AIM OF THE EXERCISE
Return the records below in full. Keep every word exact and skip the images.

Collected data
▬▬▬
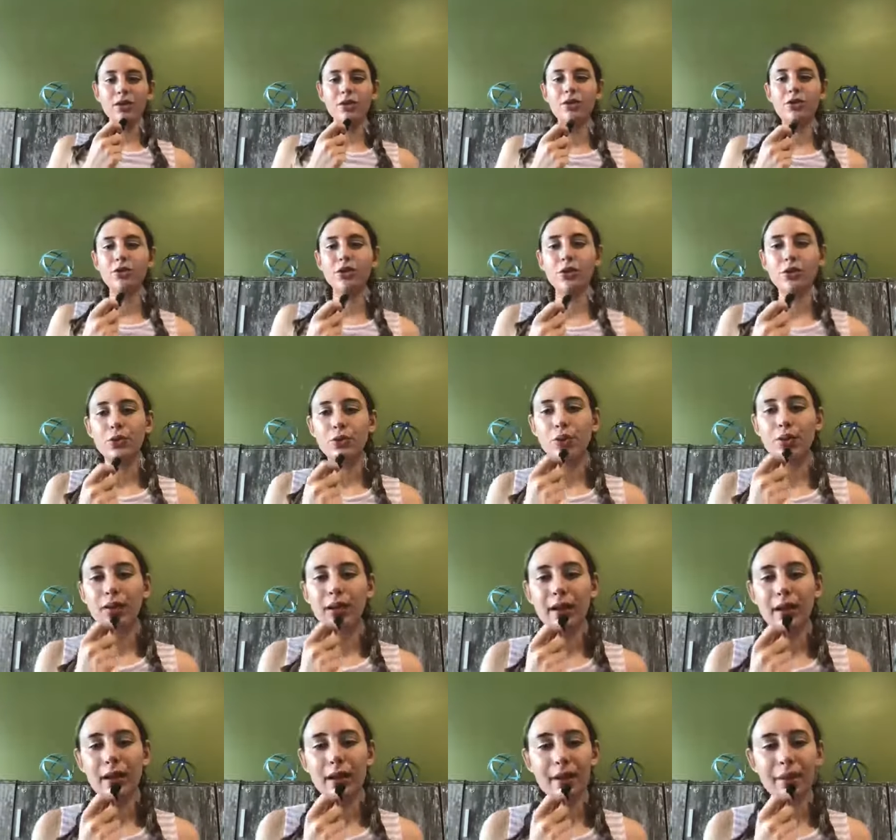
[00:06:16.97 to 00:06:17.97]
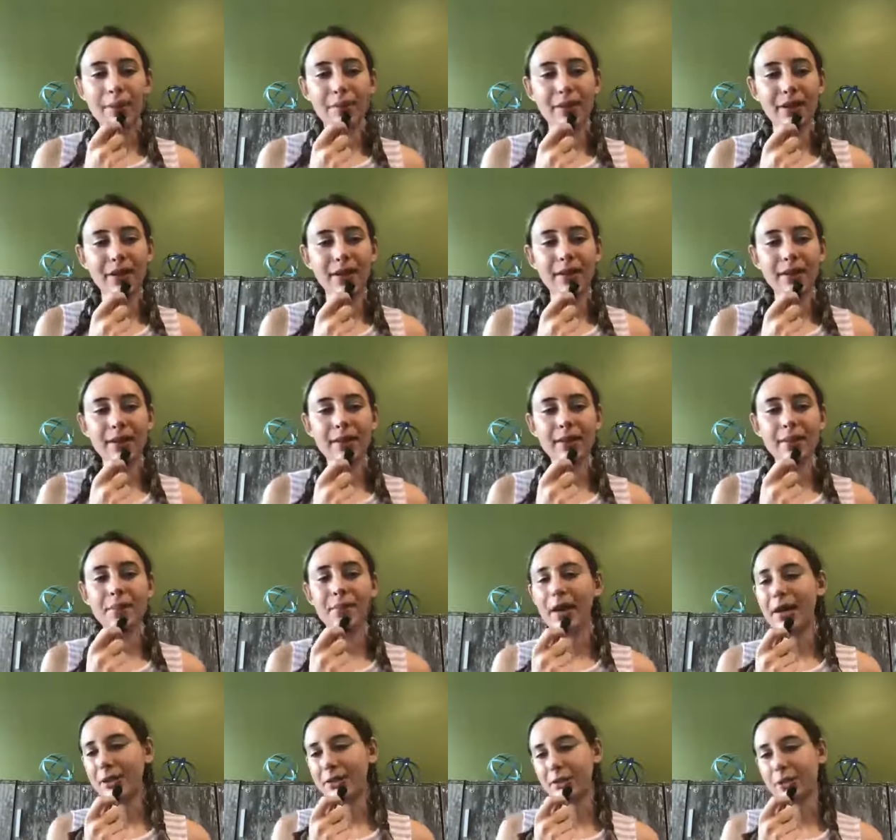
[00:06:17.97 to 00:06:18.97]
do um, the
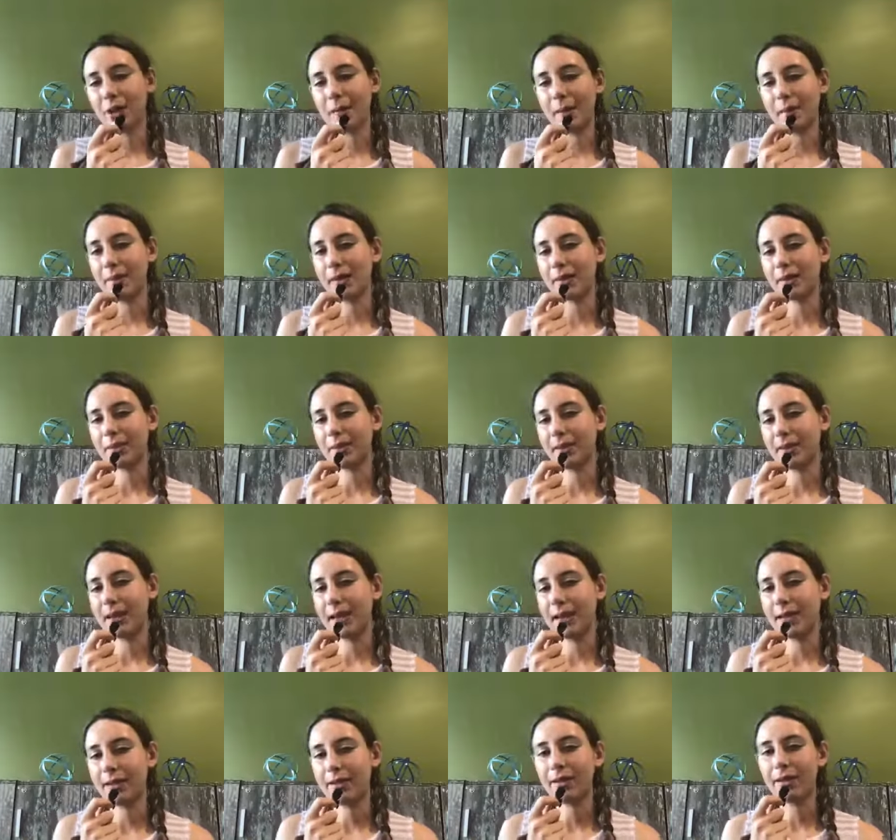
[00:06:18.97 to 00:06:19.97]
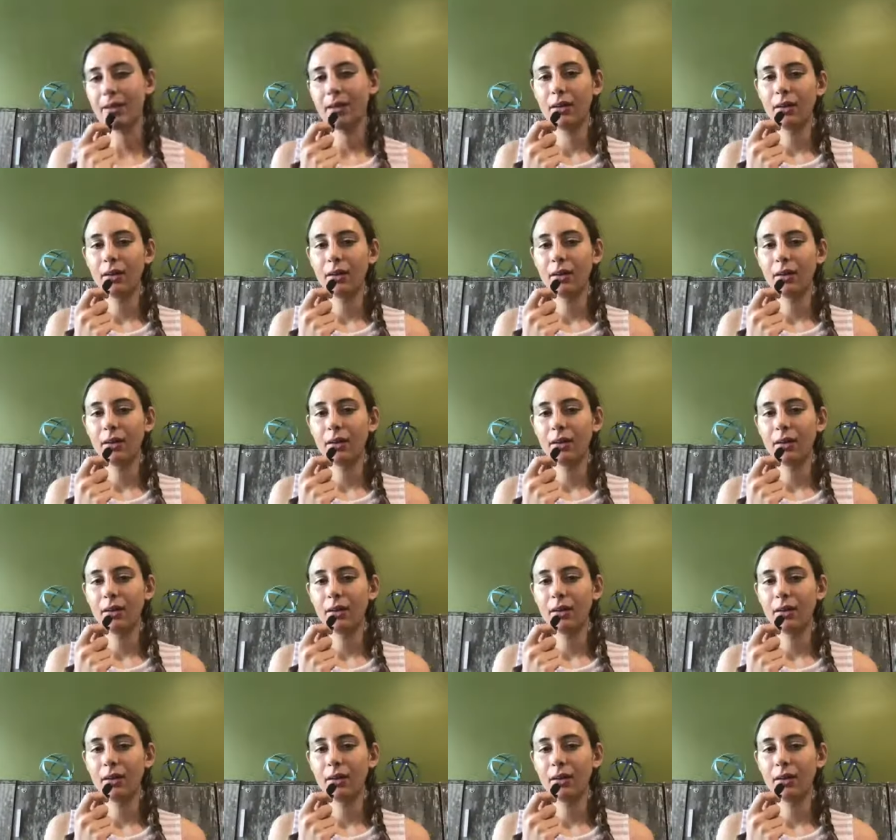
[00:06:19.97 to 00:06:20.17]
best job I possibly can.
▬▬▬
FINAL ANSWER
[00:06:16.97 to 00:06:17.97]
[00:06:17.97 to 00:06:18.97]
do um, the
[00:06:18.97 to 00:06:19.97]
[00:06:19.97 to 00:06:20.17]
best job I possibly can.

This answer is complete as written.